You are viewing a plain text version of this content. The canonical link for it is here.
Posted to commits@hudi.apache.org by yi...@apache.org on 2023/02/02 09:23:49 UTC

[hudi] 07/08: [HUDI-5676] Fix BigQuerySyncTool standalone mode (#7816)

This is an automated email from the ASF dual-hosted git repository.

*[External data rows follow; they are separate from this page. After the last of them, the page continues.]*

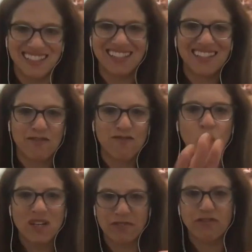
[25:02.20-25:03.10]
for
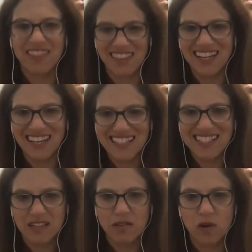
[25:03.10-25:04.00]
different things,
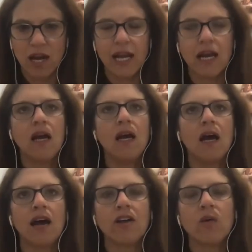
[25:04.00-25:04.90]
right? I
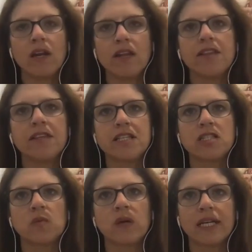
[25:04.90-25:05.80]
think one of the things to
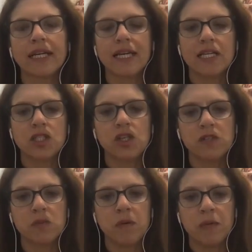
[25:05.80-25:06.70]
recognize too is
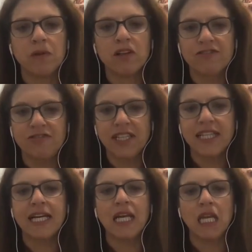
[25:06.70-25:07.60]
people are feeling a
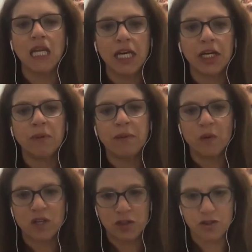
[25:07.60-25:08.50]
little bit more
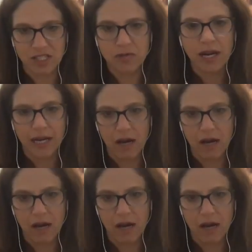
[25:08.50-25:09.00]
stress right now.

yihua pushed a commit to branch release-0.13.0
in repository https://gitbox.apache.org/repos/asf/hudi.git

commit c487ee428d5a639655a5a48b45ce4507d45c34a3
Author: Shiyan Xu <27...@users.noreply.github.com>
AuthorDate: Thu Feb 2 00:39:28 2023 -0600

    [HUDI-5676] Fix BigQuerySyncTool standalone mode (#7816)
---
 .../hudi/gcp/bigquery/BigQuerySyncConfig.java      | 38 ++++--------
 .../gcp/bigquery/TestBigQuerySyncToolArgs.java     | 70 ++++++++++++++++++++++
 packaging/hudi-gcp-bundle/pom.xml                  |  8 ++-
 3 files changed, 90 insertions(+), 26 deletions(-)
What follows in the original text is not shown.